Pre‑order traversal can be used to make a mathematical expression in polish notation from a syntax tree. Pre‑order traversal is also used to create a copy of the tree. Each node is copied before copying its children.

Post‑order traversal can generate a mathematical expression in reverse polish notation. Post‑order traversal is also used to delete a tree. Each node is freed after freeing its children.

In‑order traversal is commonly used on binary search trees (see below).

Each linear sequence running from the root to a leaf node is called a branch of the tree, and its length is the number of nodes in it. The height of a tree is the length of its longest branch.

Well‑balanced trees

If the height of a tree is equal to its size (the number of nodes in it), then we have only one branch, and the tree degenerates to a list. At the opposite extreme of this case, we have another degenerate tree with one root node and n-1 branches of length 1, where n is the size of the tree. In this case, in practice, the storage policy is delegated to the container holding the n-1 child nodes of the root.

Between these extremes lies the virtuous case of a well‑balanced tree (or search tree), which can be defined as a tree with the smallest possible height. For a binary tree, this height is log(n), where log is the base 2 logarithm. Intuitively, keeping a tree well‑balanced is equivalent to keeping its branches as equal in length as possible.

Binary search trees

Like lists – if nodes can be compared and sorted somehow – trees can be sorted. A sorted tree is one in which the nodes are sorted as they are traversed according to some traversal method. In‑order traversal is usually chosen. This way, each node is greater than all the nodes in its left subtree and less than all the nodes in its right subtree.

A search tree is a particular type of sorted tree that is kept well‑balanced. Nodes are carefully inserted in the proper locations in order to maintain the balancing property (in addition to sorting). In some cases, to accomplish this task, nodes already in the tree must be rearranged. Greater efficiency in retrieving data compensates for the penalty in insertion time.

A binary tree is a tree in which each node has at most two children. As mentioned in Section 1.3.1, a special type of search tree, the binary search tree, is often used to implement a map. In this case, each node of the tree stores a couple (key, value) and the tree is kept sorted according to keys.
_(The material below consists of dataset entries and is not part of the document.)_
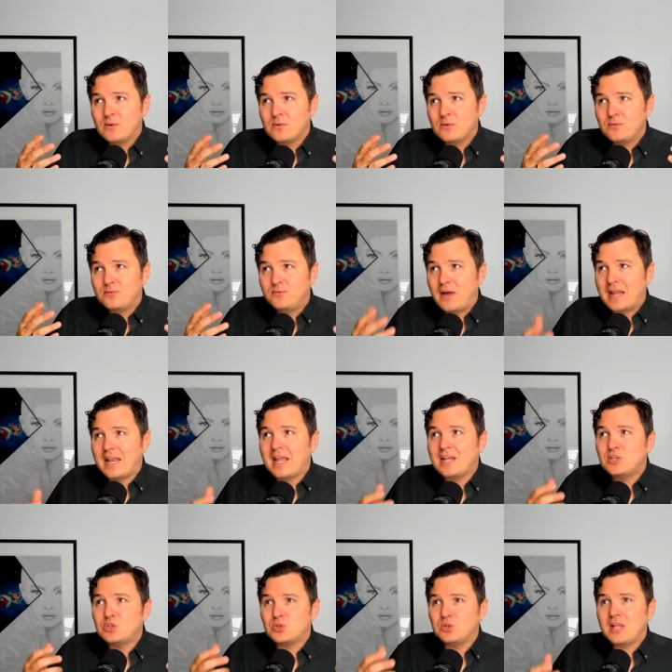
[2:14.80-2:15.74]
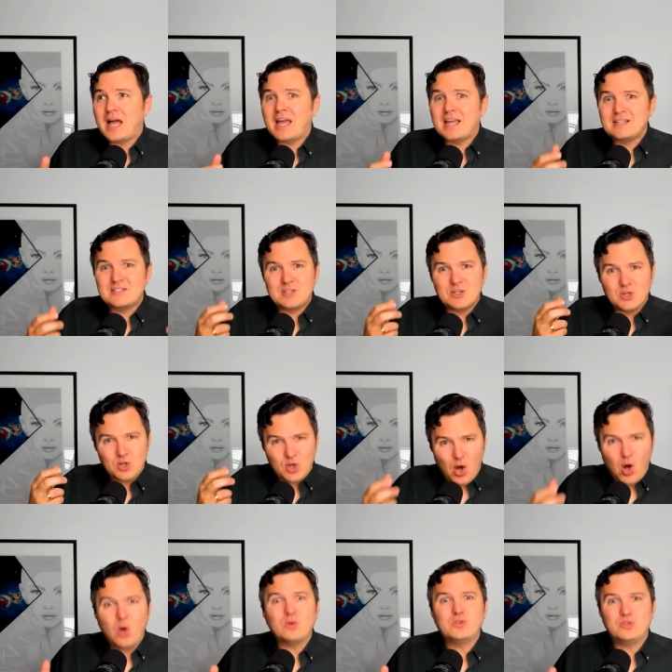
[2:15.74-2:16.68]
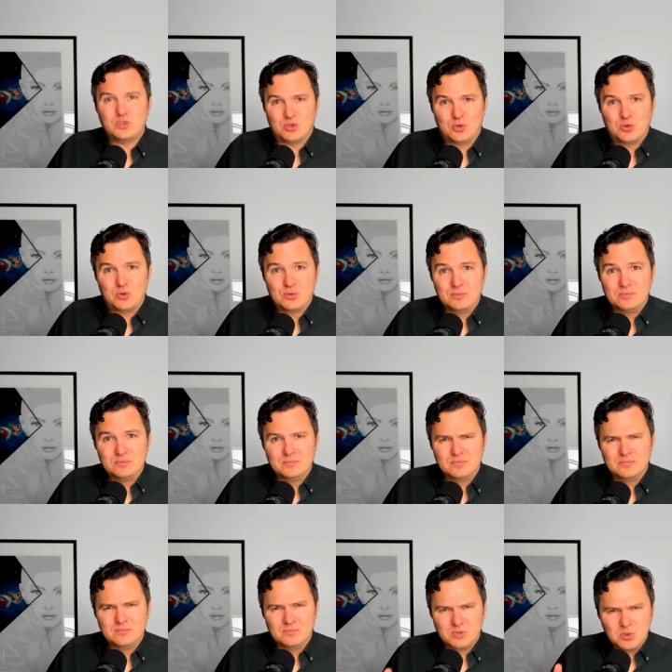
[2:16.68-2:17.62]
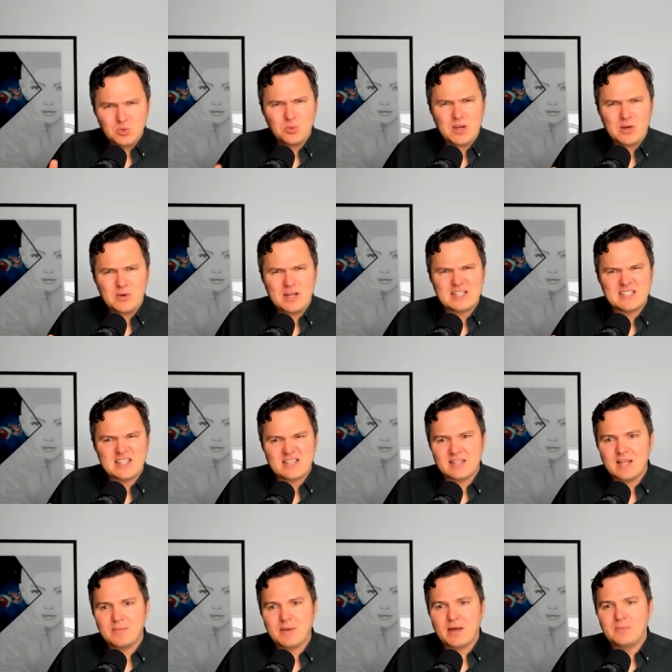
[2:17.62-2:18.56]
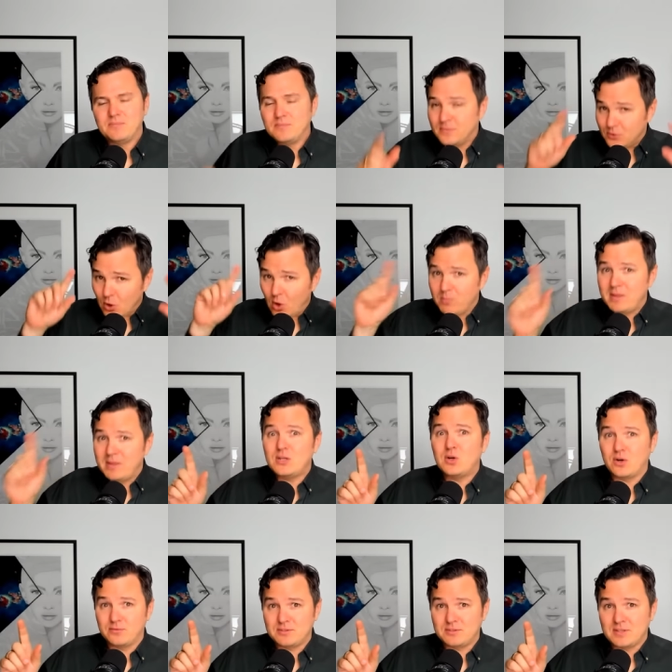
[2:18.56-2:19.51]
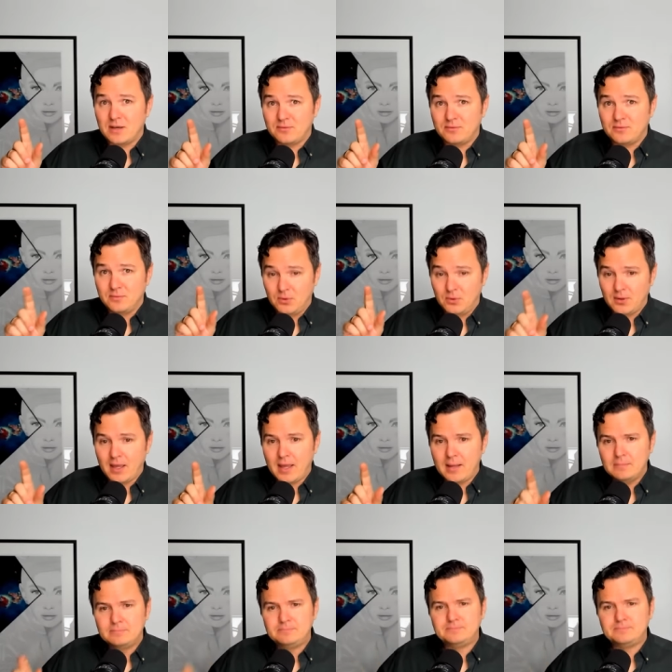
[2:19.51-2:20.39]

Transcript: financialized culture. It's a crazy, crazy thing to think about. Don't mid-curve stuff, okay?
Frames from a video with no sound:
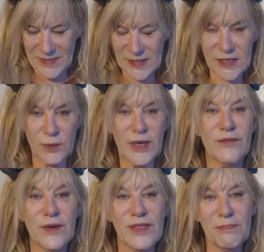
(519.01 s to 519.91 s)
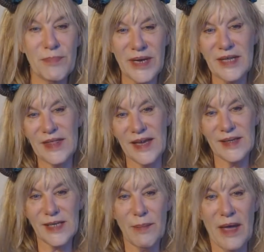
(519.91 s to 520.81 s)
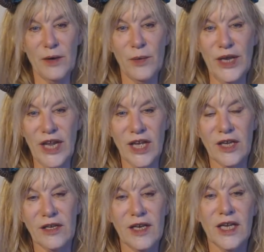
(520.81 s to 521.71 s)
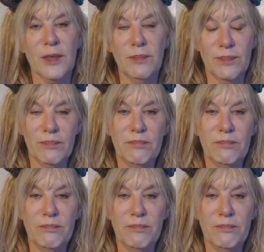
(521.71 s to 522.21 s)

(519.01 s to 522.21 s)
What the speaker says: see what everybody thinks about a reading, and it can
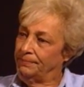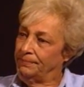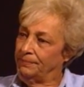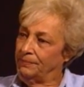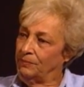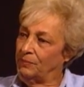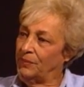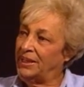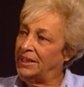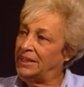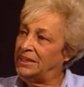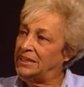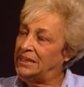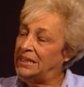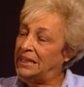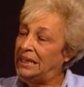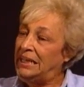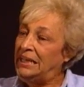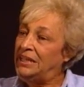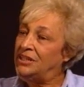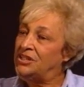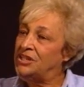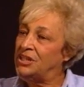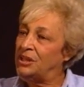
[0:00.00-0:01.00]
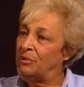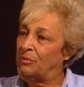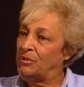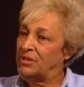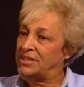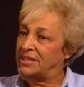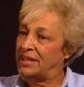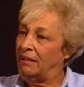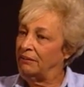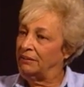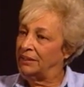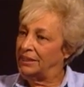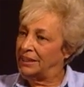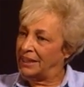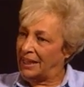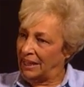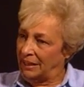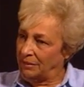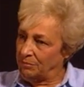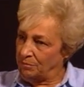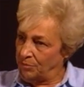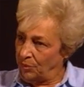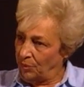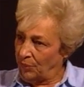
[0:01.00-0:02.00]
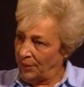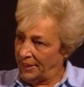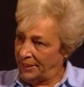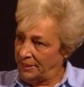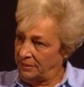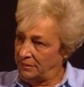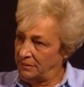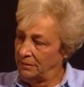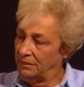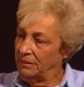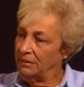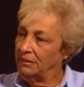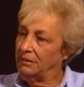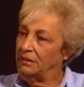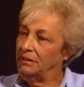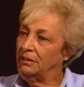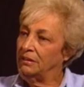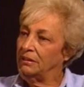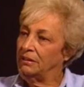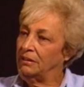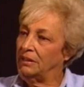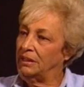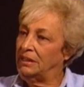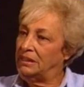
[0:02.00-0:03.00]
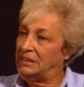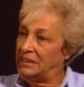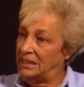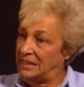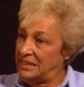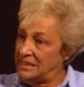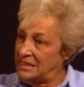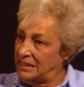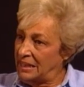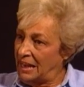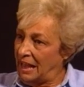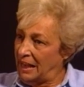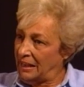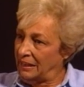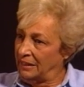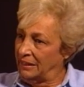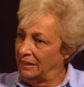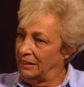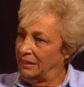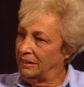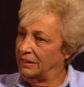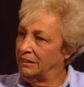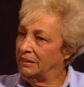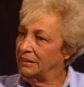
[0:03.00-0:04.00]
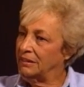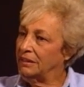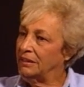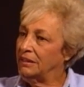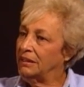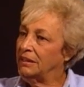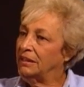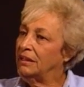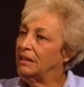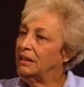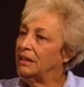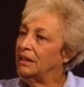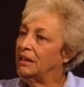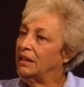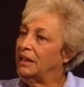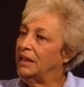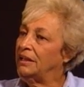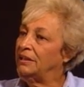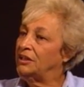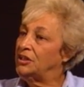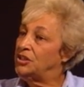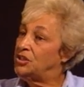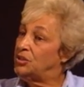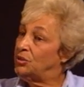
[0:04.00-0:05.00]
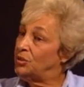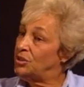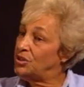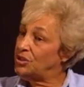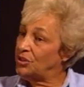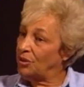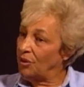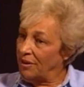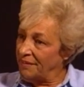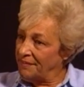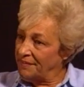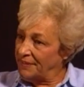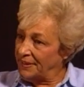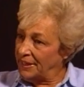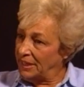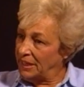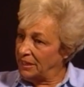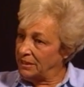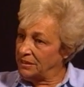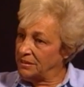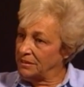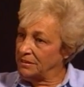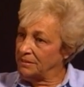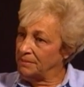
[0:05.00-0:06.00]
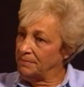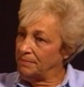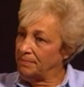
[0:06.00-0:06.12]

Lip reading: when indeed she was held at gunpoint in Dienstlaken in the Jewish orphanage.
Binary search trees show us how an inherently sequential structure like a tree, if properly constructed, can be used to (efficiently) implement an associative container. Thanks to the well‑balanced property, search trees have fast key search times, against an overhead in node insertion, which, as mentioned earlier, can even result in the need to rearrange the nodes already in the tree, when a new insertion occurs.

Since binary search trees are sorted trees, they allow to (efficiently) enumerate the elements according to the key order.

Recursion

Most of the useful features of trees stem from the fact that trees are recursive data structures.

Informally, a recursive structure is a structure that can be defined in terms of itself.

This is a possible recursive definition of a tree: a tree is a node with n subtrees attached, where 0 ≤ n ≥ N.

For binary trees, N is 2. For linear lists, N is 1. The case when n is equal to 0 is the termination case, which avoids getting stuck in endless recursion.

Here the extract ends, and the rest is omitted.